Дойдя до заветных и вполне будничных развалин (какие-то пустяки вдруг напоминают о лаборатории, и, может статься, ничего космического здесь вообще не было, а были вполне человеческие недоразумения, закончившиеся этой местной Хиросимой), герои «Сталкера» не обнаруживают в себе достаточно сильной мысли, страсти или желания, чтобы испытать возможности таинственных сил, в которые, оказывается, не очень-то и верят. Писатель не без суетливости отступает, Ученый демонтирует бомбу, которую с риском для жизни тащил через зону. В пограничной области бытия они оказываются нищими духом и не решаются ни осуществить свою волю, ни испытать свою шаткую веру. Впрочем, режиссер и не настаивает на легенде о чудодейственной комнате, исполняющей желания, — {243} выглядит она так же непрезентабельно, как и вся зона, а история не дает тому никаких примеров. И Сталкер — этот вечный апостол, не находящий своего Христа, в который раз возвращается неудовлетворенным под свой нищий кров, к жене и больной дочери.

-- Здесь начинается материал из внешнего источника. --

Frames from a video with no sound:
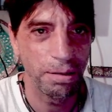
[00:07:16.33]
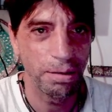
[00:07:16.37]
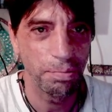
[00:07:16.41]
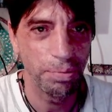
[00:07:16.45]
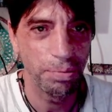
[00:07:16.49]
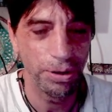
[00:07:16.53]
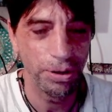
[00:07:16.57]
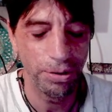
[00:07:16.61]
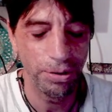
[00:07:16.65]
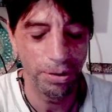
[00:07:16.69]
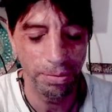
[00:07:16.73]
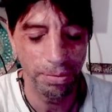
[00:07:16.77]

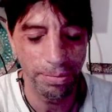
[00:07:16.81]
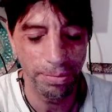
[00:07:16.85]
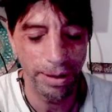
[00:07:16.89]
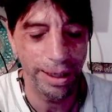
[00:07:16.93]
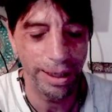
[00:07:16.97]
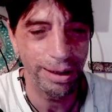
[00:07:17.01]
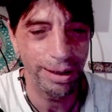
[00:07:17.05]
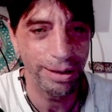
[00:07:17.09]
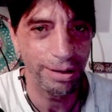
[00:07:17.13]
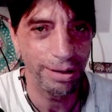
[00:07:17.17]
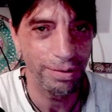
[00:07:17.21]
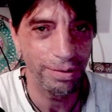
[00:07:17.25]
But don't
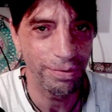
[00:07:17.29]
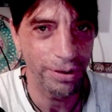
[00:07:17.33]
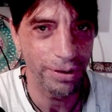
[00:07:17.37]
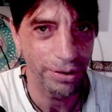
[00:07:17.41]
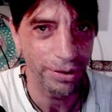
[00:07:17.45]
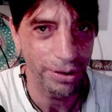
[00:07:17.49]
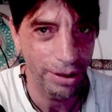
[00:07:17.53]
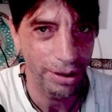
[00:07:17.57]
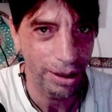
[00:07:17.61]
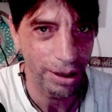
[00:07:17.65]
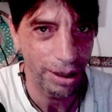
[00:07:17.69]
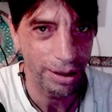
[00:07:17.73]
make it even
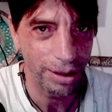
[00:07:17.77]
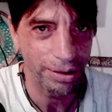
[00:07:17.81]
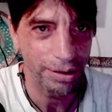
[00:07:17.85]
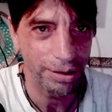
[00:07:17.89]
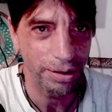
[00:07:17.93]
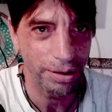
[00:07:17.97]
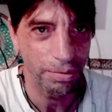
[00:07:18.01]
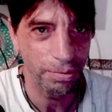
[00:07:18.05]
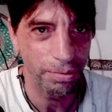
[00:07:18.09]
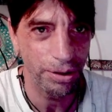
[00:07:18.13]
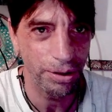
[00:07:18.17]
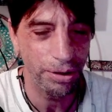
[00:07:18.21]
harder
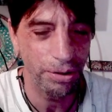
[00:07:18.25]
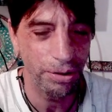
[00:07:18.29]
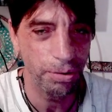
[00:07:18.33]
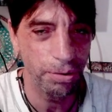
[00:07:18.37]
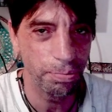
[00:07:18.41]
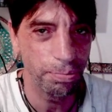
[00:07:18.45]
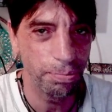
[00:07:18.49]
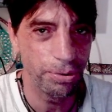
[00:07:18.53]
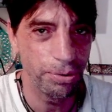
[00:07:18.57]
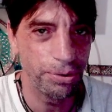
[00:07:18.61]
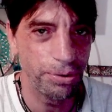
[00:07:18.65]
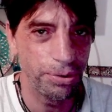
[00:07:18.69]
when you
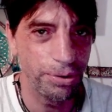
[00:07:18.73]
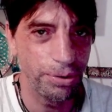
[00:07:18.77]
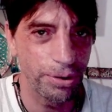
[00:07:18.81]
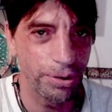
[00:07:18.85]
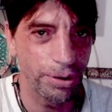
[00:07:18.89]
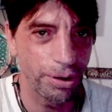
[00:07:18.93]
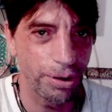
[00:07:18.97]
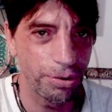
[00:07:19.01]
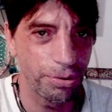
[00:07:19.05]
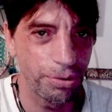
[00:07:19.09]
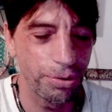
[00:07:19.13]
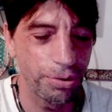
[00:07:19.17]
put your
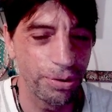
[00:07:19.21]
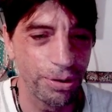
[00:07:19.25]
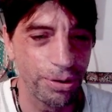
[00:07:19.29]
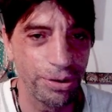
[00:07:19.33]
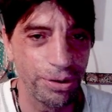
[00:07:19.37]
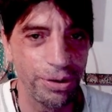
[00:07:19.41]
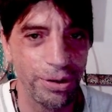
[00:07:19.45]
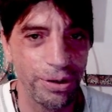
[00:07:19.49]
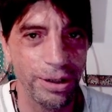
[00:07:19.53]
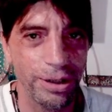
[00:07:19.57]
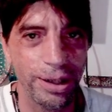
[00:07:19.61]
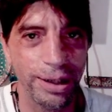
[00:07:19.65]

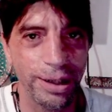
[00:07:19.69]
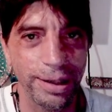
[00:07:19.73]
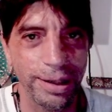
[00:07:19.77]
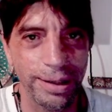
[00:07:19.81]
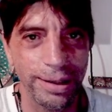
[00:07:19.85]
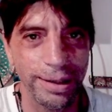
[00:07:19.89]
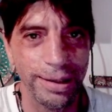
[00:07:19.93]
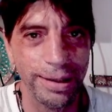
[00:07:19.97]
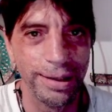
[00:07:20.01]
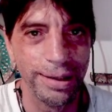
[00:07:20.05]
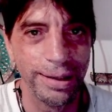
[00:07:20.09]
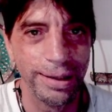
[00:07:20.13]
authority there.
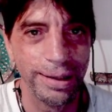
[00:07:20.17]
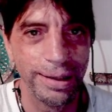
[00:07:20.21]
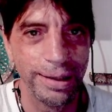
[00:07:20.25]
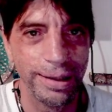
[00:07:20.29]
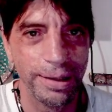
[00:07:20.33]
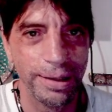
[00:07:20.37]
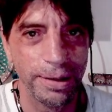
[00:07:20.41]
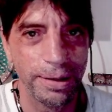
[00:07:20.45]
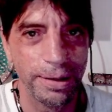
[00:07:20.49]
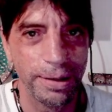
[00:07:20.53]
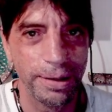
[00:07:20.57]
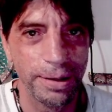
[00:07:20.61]

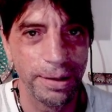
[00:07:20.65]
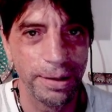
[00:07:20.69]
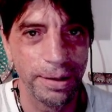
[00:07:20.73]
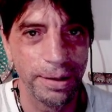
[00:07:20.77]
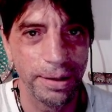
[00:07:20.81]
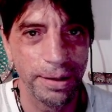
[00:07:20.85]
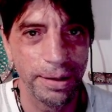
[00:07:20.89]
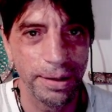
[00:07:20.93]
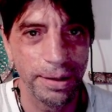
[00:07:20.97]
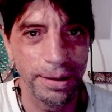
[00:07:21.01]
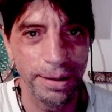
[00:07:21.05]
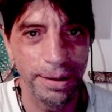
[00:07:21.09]

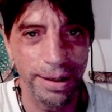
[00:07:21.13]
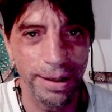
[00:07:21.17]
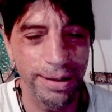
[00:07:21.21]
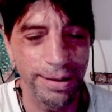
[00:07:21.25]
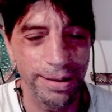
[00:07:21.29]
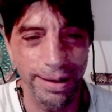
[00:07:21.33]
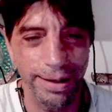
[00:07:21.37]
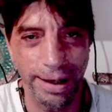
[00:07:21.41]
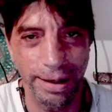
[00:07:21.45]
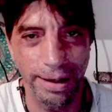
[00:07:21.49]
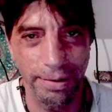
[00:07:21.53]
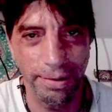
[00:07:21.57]

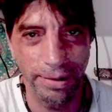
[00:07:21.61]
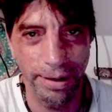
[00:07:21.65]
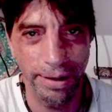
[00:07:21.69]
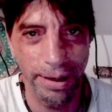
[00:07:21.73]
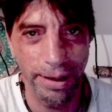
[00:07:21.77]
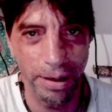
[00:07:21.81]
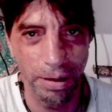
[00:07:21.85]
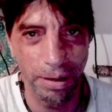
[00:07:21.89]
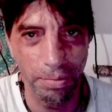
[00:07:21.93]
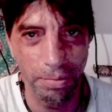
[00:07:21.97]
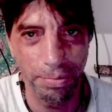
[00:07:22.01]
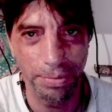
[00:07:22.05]
It's not going to
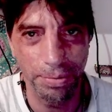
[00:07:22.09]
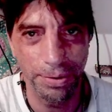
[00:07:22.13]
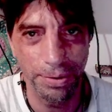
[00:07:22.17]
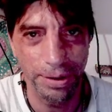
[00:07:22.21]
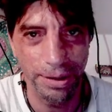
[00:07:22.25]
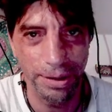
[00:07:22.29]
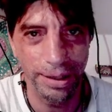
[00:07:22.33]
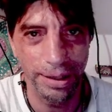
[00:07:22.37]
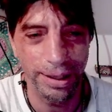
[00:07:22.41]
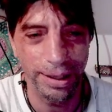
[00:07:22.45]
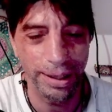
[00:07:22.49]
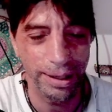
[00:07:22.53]
help
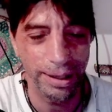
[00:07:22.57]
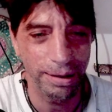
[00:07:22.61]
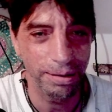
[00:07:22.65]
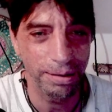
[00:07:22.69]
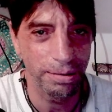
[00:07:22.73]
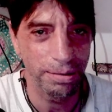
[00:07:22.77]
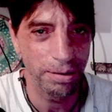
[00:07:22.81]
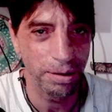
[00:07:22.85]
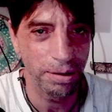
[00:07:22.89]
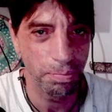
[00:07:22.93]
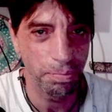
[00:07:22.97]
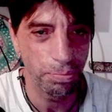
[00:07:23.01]
in there.
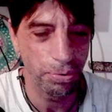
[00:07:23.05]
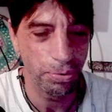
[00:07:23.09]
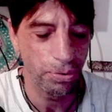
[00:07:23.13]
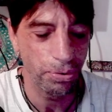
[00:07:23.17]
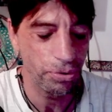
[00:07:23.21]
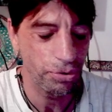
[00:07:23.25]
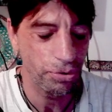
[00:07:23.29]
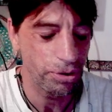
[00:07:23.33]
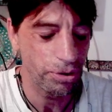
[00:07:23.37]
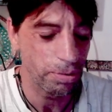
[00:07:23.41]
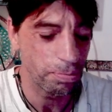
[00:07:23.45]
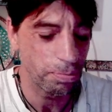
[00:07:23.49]
The
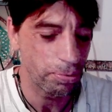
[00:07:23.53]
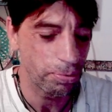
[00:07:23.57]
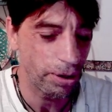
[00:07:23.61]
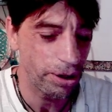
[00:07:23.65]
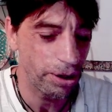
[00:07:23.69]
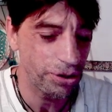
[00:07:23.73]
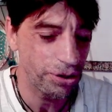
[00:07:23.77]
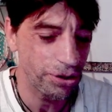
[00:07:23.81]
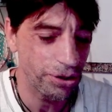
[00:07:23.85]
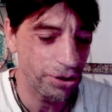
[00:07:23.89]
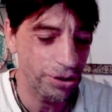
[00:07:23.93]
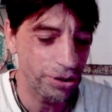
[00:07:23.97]
push, the
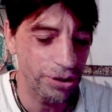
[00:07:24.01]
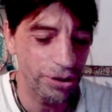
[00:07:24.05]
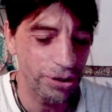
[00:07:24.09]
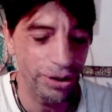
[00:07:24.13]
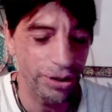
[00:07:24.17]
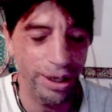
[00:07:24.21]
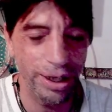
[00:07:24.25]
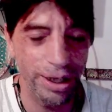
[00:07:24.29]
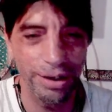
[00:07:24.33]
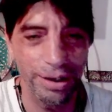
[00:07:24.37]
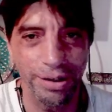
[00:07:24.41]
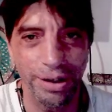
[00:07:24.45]
pressure,
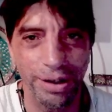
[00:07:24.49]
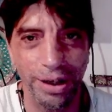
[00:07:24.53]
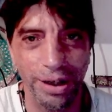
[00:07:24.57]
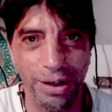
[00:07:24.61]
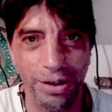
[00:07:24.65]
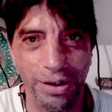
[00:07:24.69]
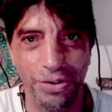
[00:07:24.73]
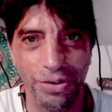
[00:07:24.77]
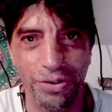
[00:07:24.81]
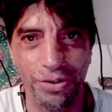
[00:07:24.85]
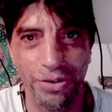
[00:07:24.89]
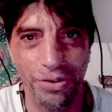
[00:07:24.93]
and the
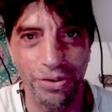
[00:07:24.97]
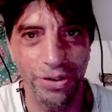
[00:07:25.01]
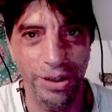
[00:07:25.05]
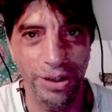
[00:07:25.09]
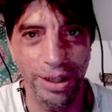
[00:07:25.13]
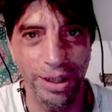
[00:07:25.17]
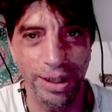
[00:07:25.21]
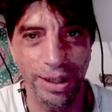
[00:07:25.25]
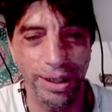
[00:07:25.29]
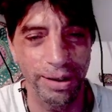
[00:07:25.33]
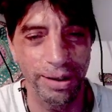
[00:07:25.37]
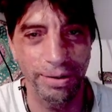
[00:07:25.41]
energies,
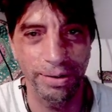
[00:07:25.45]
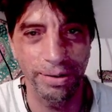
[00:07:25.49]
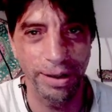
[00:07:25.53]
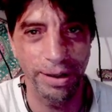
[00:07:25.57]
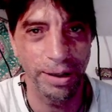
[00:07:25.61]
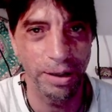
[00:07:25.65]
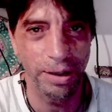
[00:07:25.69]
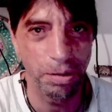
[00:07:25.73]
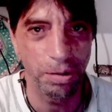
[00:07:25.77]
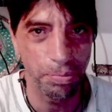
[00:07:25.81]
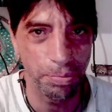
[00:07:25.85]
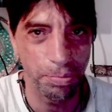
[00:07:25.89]
they're not going to
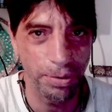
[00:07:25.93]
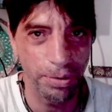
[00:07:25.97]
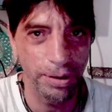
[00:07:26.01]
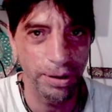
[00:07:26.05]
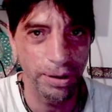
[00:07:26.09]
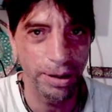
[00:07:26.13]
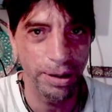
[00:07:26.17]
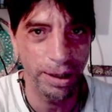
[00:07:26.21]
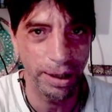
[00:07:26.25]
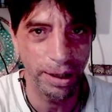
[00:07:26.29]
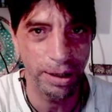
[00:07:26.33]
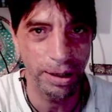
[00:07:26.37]
help
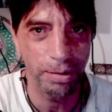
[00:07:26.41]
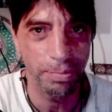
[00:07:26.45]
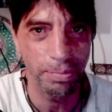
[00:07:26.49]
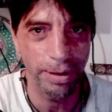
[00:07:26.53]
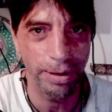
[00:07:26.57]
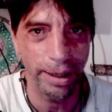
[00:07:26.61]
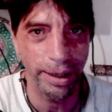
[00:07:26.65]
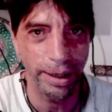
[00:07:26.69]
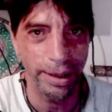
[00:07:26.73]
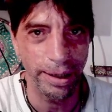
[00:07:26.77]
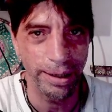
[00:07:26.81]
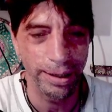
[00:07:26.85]

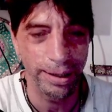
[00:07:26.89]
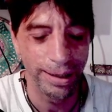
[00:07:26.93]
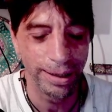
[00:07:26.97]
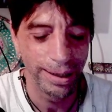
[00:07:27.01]
anybody.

И тут — странным образом — становится очевидно, что всегдашние мотивы Тарковского никуда не делись из фильма, но лишь претерпели какую-то редукцию на фоне общего стиля картины, свернулись и выступили в неполном, иногда передвинутом значении. Никуда не делось то стихийное, что всегда составляло особый климат фильмов Тарковского, — но поманило лишь на миг в невзрачной долинке. Горделивая и независимая красота его вольных, незапряженных лошадей, их несомненная природность отозвалась в осторожном шаге черной дворняги, которая ушла из зоны за Сталкером и осталась среди людей в своей естественной, но и таинственной сущности. Вспоминалось, что и воздухоплавание было — полет и кружение камеры над Сталкером, скорчившимся в воде, — сон Сталкера, один из прекраснейших и важнейших эпизодов фильма. Не обошлось без семейных уз и детства, хотя ни малейшего отступления от прямой линии сюжета режиссер себе не разрешил.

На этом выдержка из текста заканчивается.